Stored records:

____________________

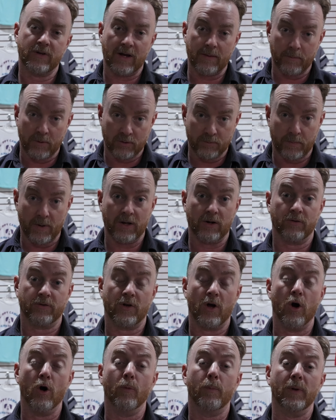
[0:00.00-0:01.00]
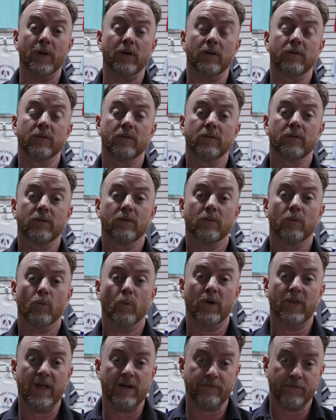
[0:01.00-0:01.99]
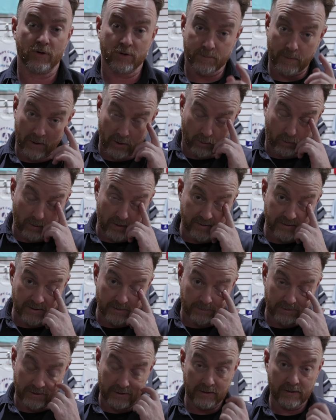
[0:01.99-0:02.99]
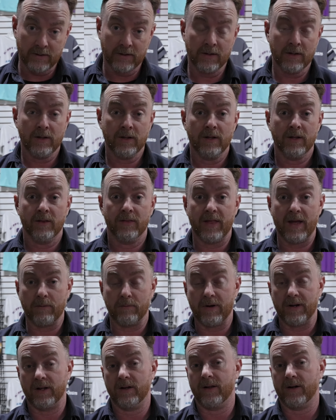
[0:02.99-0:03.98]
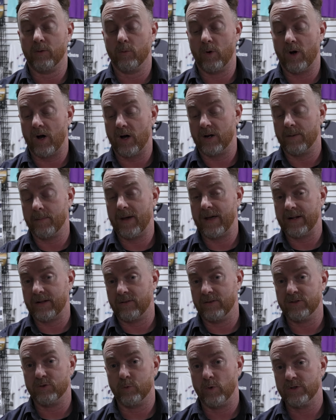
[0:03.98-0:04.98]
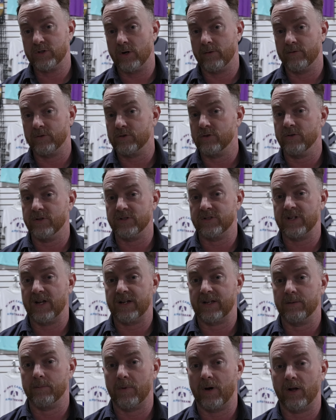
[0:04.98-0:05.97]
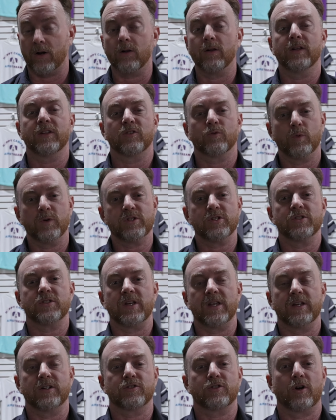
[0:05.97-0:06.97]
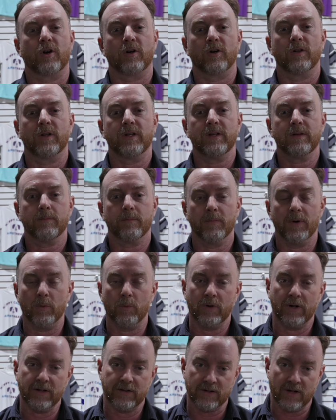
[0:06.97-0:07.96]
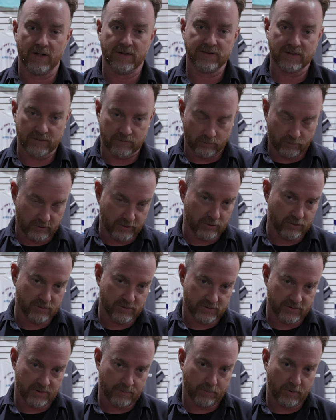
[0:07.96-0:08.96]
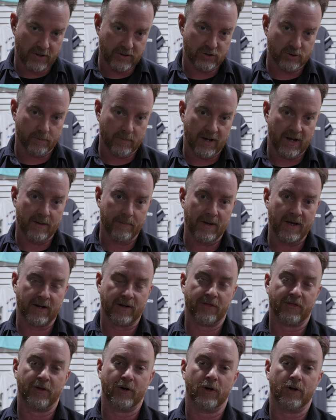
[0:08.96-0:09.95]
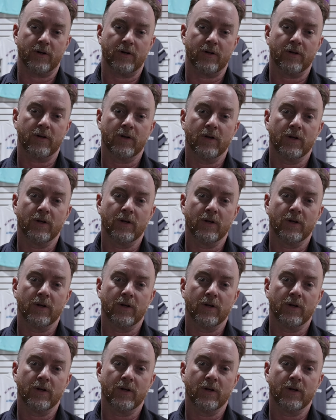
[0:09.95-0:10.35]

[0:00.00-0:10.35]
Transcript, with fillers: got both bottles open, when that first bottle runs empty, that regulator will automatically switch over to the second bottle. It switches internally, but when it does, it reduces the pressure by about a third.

____________________

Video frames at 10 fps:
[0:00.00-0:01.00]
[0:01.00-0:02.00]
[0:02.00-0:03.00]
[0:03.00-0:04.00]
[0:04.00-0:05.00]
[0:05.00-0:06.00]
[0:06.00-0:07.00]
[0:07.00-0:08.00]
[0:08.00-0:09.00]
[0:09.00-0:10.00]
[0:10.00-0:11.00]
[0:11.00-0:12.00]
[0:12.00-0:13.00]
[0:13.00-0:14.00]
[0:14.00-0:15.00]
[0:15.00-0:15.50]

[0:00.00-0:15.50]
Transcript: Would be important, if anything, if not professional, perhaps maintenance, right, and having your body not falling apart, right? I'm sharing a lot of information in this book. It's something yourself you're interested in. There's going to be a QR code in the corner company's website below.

____________________

§ Problem to solve
Pull every line containing the word "Transcript" out of the entries above.

§ Your response
Transcript, with fillers: got both bottles open, when that first bottle runs empty, that regulator will automatically switch over to the second bottle. It switches internally, but when it does, it reduces the pressure by about a third.
Transcript: Would be important, if anything, if not professional, perhaps maintenance, right, and having your body not falling apart, right? I'm sharing a lot of information in this book. It's something yourself you're interested in. There's going to be a QR code in the corner company's website below.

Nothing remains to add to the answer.